Pallekele: Sri Lanka have found Pakistan tough nuts to crack in the limited-overs format in recent times. That script held true in Thursday's first One-day International, too. Beyond the toss, very little went right for Sri Lanka, who slumped to a ninth defeat in their last 11 50-over games against their subcontinental neighbours.
Having sweated under the covers for a majority of the last two days due to rains, the pitch at the Pallekele International Cricket Stadium provided generous assistance by way of seam and bounce to the quicker bowlers, and Pakistan's three-pronged attack made merry to negate Mahela Jayawardena's decision to bat first.
Pallekele has invariably tended to favour the team batting first, which must have influenced Jayawardena to bat first. However, with Umar Gul, Sohail Tanvir and Mohammad Sami, playing his first ODI in more than five years, getting prodigious movement, Sri Lanka's top order was blown away for next to nothing.
Three rain interruptions didn't help Sri Lanka's cause either. The last of those, stopping play for just over 80 minutes with Sri Lanka on 107 for 7, forced the match to be reduced to 42 overs a side. Lahiru Thirimanne, the left-hand batsman, associated himself in an eighth-wicket stand of 50 with Nuwan Kulasekara and top-scored with a restrained, unbeaten 42 to guide Sri Lanka to 135 for 8.

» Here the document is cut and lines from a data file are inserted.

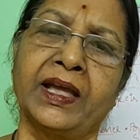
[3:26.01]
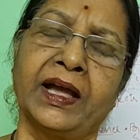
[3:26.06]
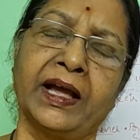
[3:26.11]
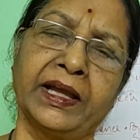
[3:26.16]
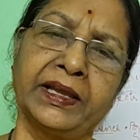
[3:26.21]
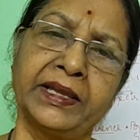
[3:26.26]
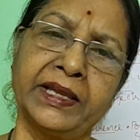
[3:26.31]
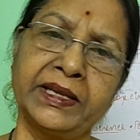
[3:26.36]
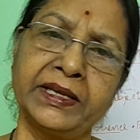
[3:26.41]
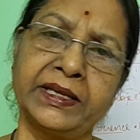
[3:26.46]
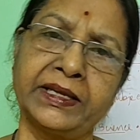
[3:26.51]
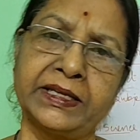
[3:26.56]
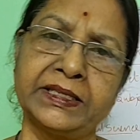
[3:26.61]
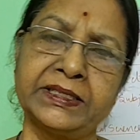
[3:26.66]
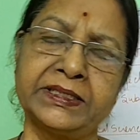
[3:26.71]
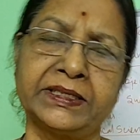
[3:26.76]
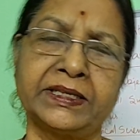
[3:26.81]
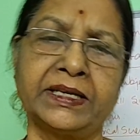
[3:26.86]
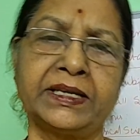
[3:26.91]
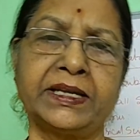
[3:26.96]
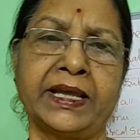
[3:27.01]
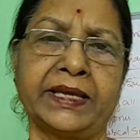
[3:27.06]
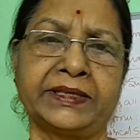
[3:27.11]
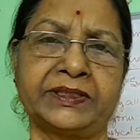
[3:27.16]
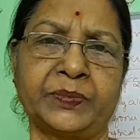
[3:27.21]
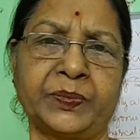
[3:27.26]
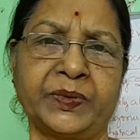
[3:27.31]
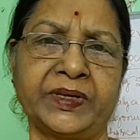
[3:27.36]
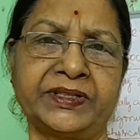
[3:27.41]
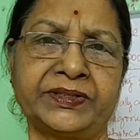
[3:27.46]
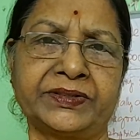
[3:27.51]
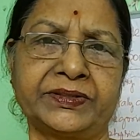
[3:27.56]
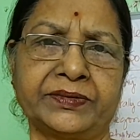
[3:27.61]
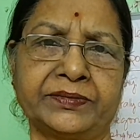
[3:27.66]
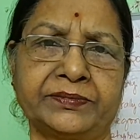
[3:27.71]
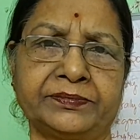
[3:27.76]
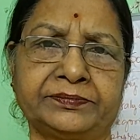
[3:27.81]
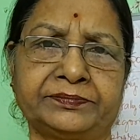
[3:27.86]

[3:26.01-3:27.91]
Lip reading: again cultural aspects,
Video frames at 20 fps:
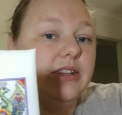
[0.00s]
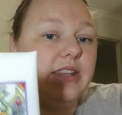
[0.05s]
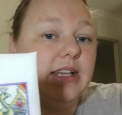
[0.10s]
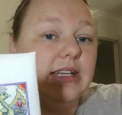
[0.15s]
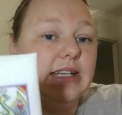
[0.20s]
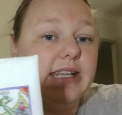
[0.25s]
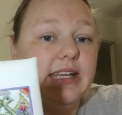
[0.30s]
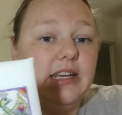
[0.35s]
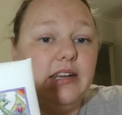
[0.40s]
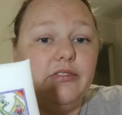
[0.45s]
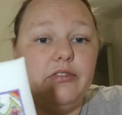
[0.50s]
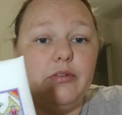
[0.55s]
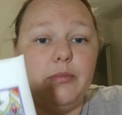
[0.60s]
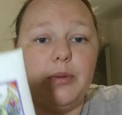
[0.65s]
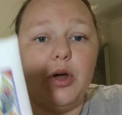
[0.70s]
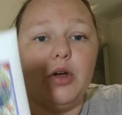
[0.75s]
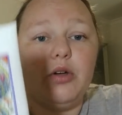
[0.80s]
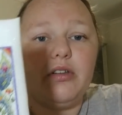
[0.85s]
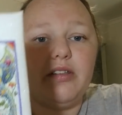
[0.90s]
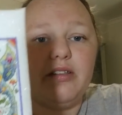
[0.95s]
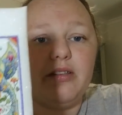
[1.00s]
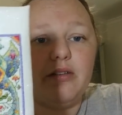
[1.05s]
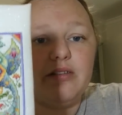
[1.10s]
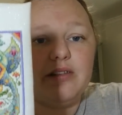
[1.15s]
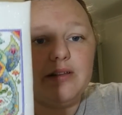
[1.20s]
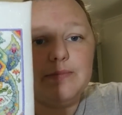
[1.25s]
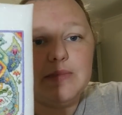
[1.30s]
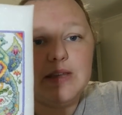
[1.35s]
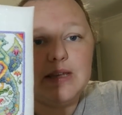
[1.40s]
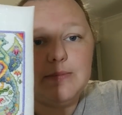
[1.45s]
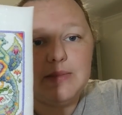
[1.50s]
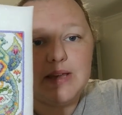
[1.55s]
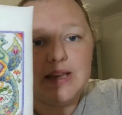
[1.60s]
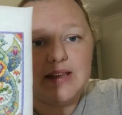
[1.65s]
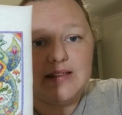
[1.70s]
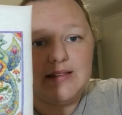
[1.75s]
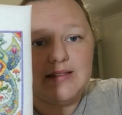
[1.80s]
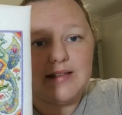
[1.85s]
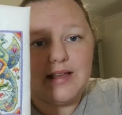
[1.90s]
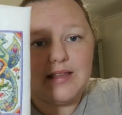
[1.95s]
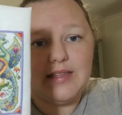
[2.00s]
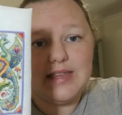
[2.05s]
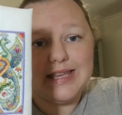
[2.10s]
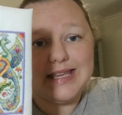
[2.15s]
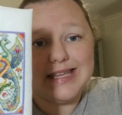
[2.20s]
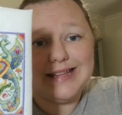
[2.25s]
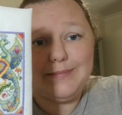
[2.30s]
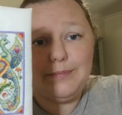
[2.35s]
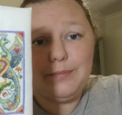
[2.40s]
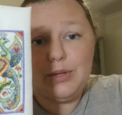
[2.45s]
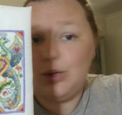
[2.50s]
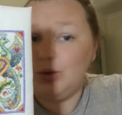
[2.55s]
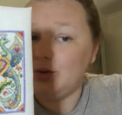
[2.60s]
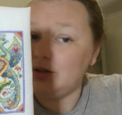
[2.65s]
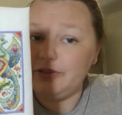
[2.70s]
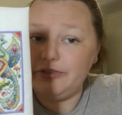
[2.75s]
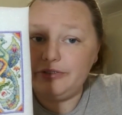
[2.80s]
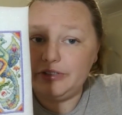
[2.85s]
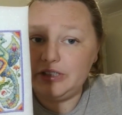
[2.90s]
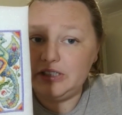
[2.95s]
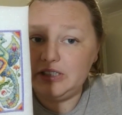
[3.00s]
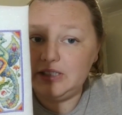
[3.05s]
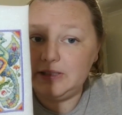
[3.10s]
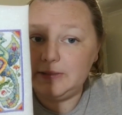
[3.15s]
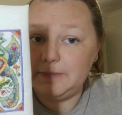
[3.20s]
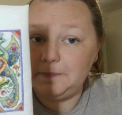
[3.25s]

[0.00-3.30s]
the lid of a box or something because I think it's beautiful.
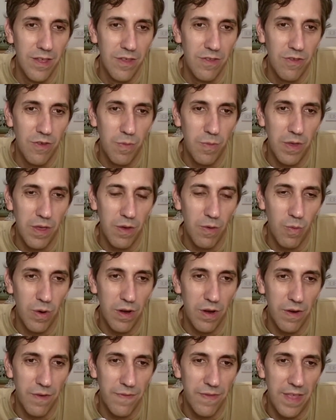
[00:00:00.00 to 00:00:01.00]
be
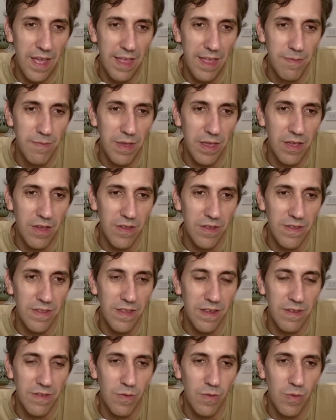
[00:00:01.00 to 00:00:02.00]
aware of that because
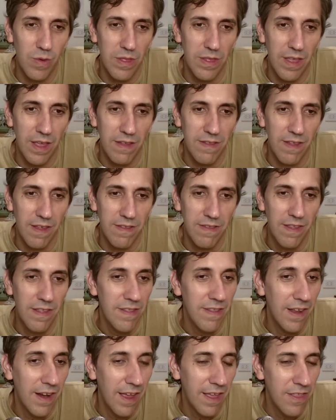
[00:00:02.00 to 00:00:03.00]
there's queen takes
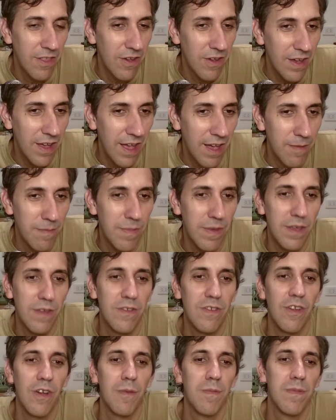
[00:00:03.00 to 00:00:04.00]
a6 and I don't have
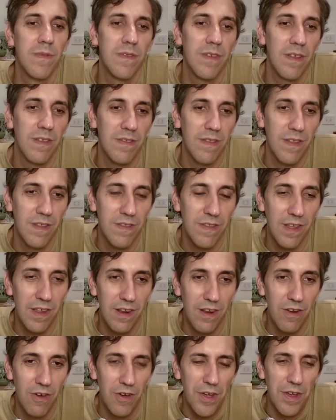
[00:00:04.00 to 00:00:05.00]
bishop c6
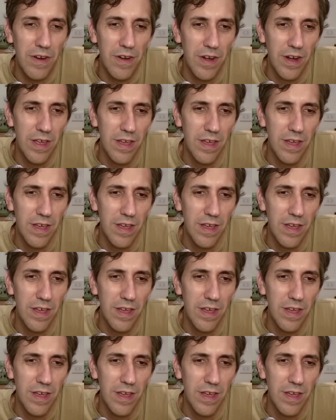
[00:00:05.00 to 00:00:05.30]
any longer.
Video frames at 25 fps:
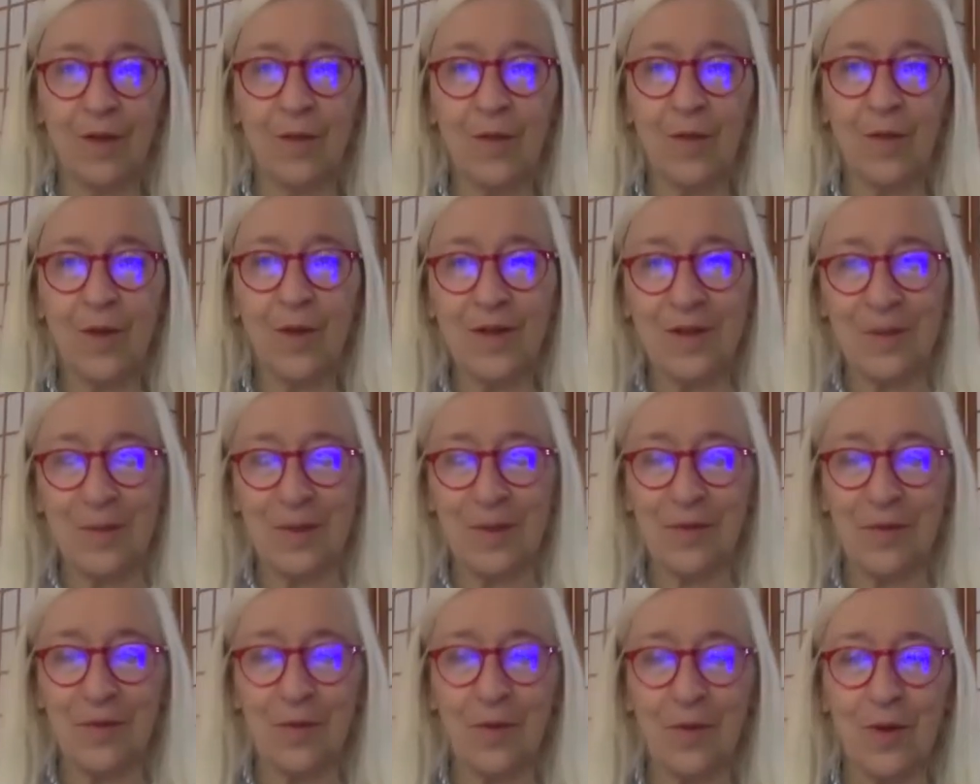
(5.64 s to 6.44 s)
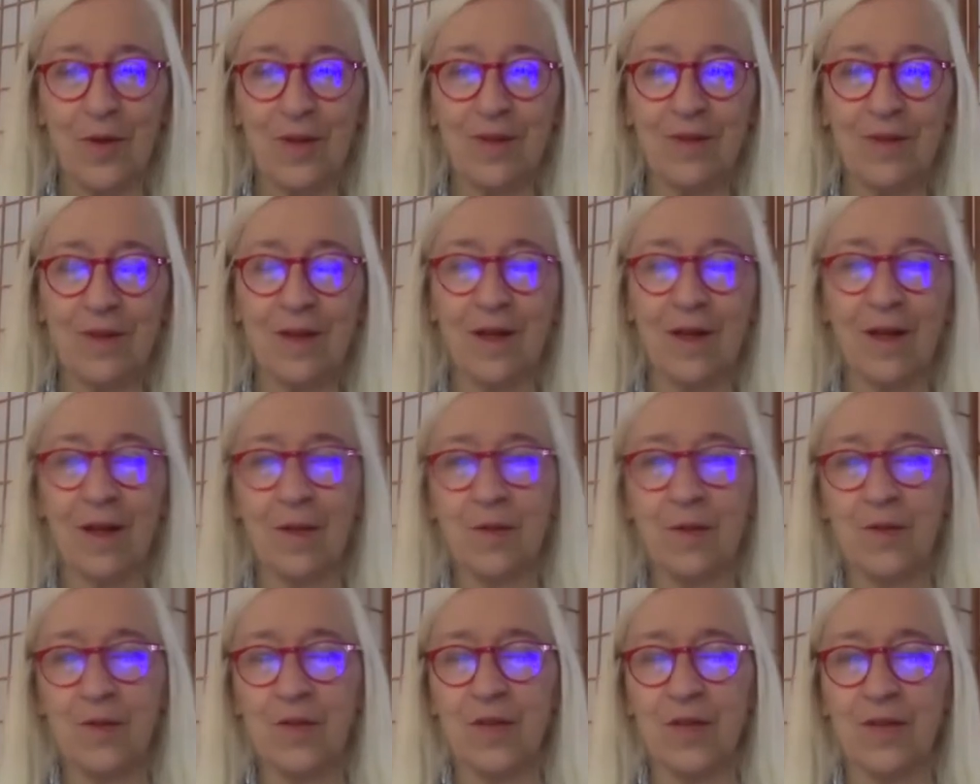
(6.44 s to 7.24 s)
Welcome, everyone. I'm
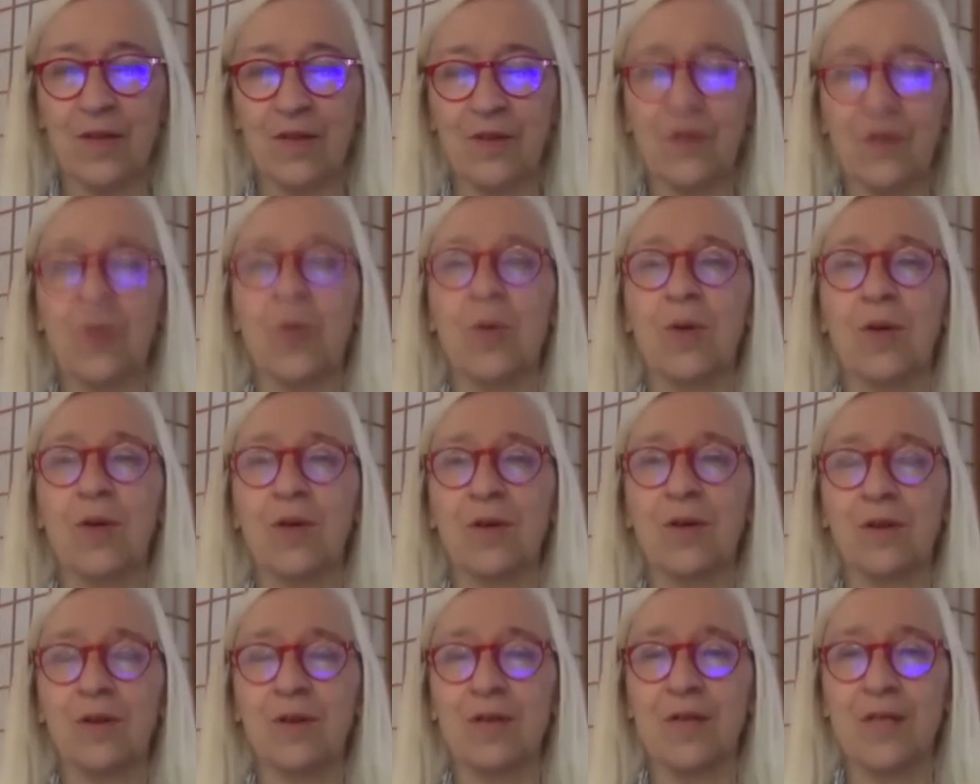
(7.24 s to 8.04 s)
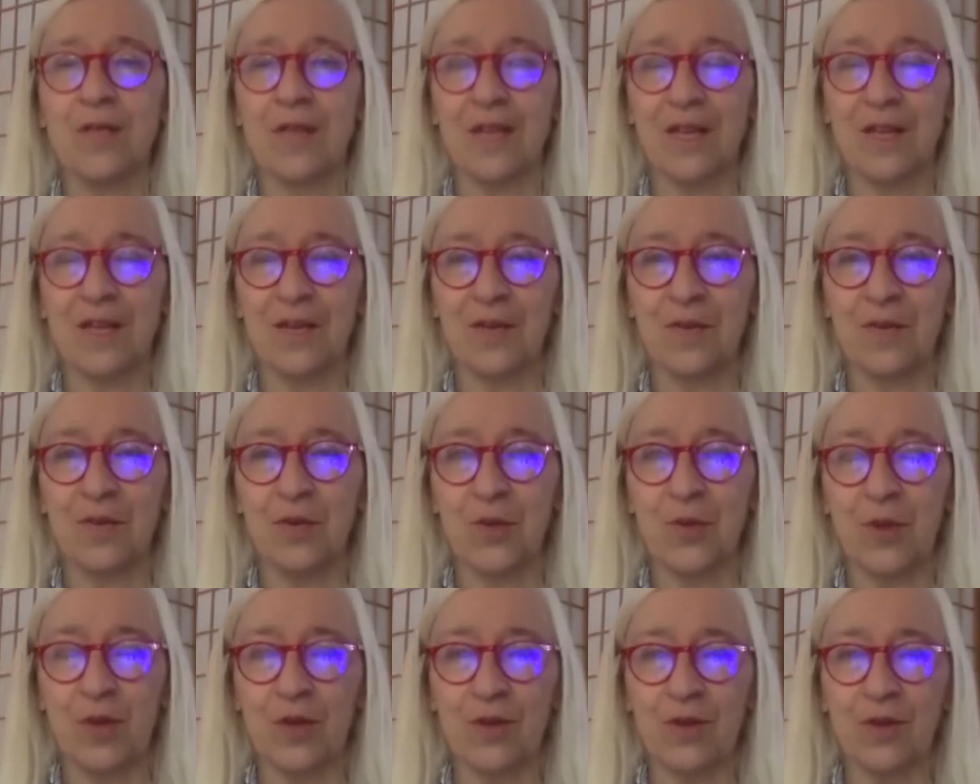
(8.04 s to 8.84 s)
Celeste Goyer, Executive
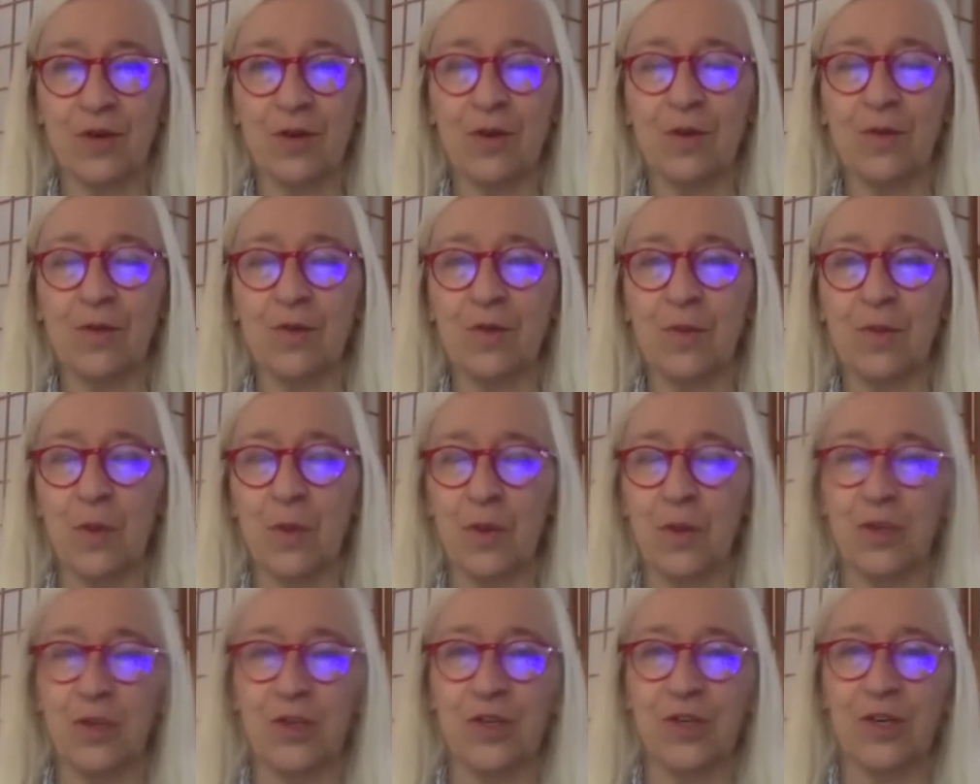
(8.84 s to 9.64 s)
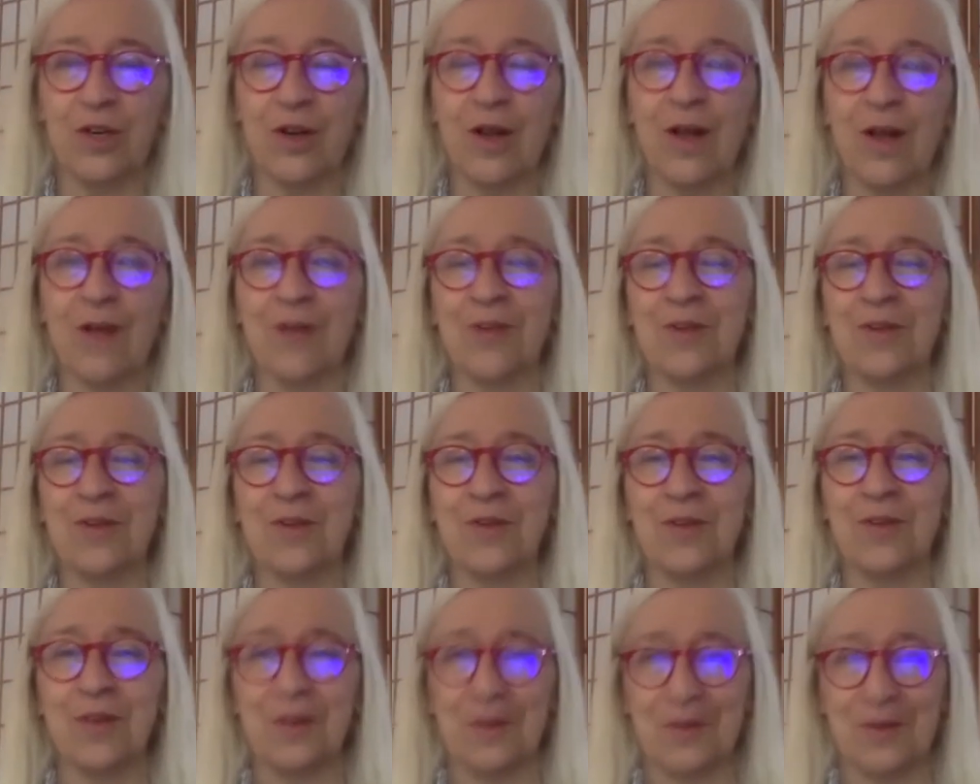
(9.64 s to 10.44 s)
Director of Smart Share Housing
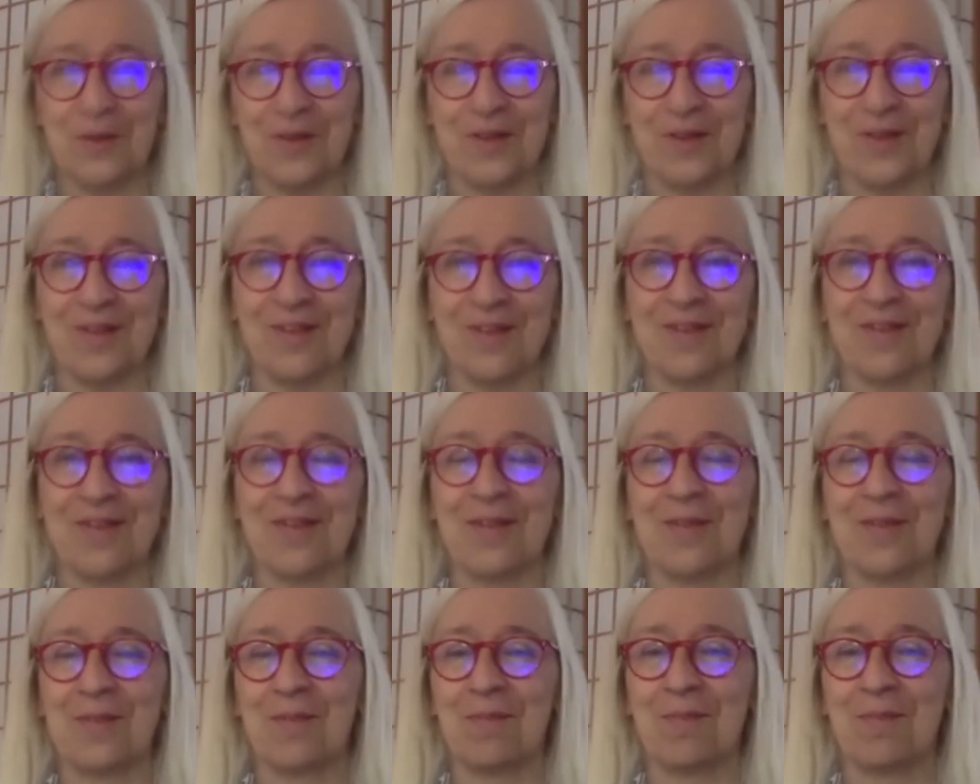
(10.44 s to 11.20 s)
Solutions.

Under the Duckworth-Lewis method, Pakistan needed 135 for victory, while Sri Lanka needed a miracle. Lasith Malinga and Kulasekara struck once each in their opening spells, but beyond that, there was little joy for Sri Lanka as Mohammad Hafeez, Misbah-ul-Haq, the skipper, and Umar Akmal conjured a six-wicket victory with reasonable ease.
Malinga and Kulasekara both asked uncomfortable questions at the start of the chase, but the lack of depth in the Sri Lankan pace bowling ranks meant whatever pressure the duo had imposed early on dissipated rapidly.
Hafeez and Akmal were the only batsmen throughout the game who appeared to have the measure of the conditions, batting with refreshing freedom, while Misbah provided the stabilising hand during successive half-century alliances. By the time Rangana Herath, the left-arm spinner, turned one across Hafeez's bat to set up a smart stumping for Kumar Sangakkara, Pakistan had closed in on the target. Akmal, the young right-hand batsman, then played some cracking strokes off the back foot, ensuring that Pakistan cantered home with plenty to spare.
This wasn't Pakistan's most disciplined performance in the field by any stretch of the imagination – wides yielded a whopping 23 runs, and four catches of varying degrees of difficulty were put down – but when they did get it right, they were quite magnificent.
Sri Lanka's modest final tally was a recovery of sorts after they found themselves reeling at 56 for 6 early in the 20th over. Gul did the initial damage in a terrific first spell of 6-1-13-3, marred only by two wides down the legside that flew to the boundary past the flailing gloves of Sarfraz Ahmed, during which he accounted for Tillakaratne Dilshan, Jayawardena and Dinesh Chandimal.
Even as wickets were tumbling at the other end, Kumar Sangakkara remained scoreless for 19 deliveries but just when he was beginning to look threatening, he was undone by a screaming yorker in Sami's first over. Sami, who alternated between nervy dead-balls and genuine brilliance, then got rid of Angelo Mathews in his next over before making way for the spinners.
Misbah brought Hafeez on in the 14th over, but Saeed Ajmal didn't bowl before the 25th and Shahid Afridi's first over was the 26th of an innings that found no momentum due to the rain interruptions. Hafeez hustled through his overs, giving very little away, but both Ajmal and Afridi were somewhat handicapped by the wet ball, courtesy a damp outfield.
Thirimanne, looking composed, was defiant during his carefully compiled essay, rallying the tail around to ensure that his bowlers had something to bowl with. Sri Lanka needed to strike early, and in a rush, if they were to pull off an unlikely victory. Hafeez and Misbah thwarted those designs, consigning Sri Lanka to their fifth ODI defeat on the trot.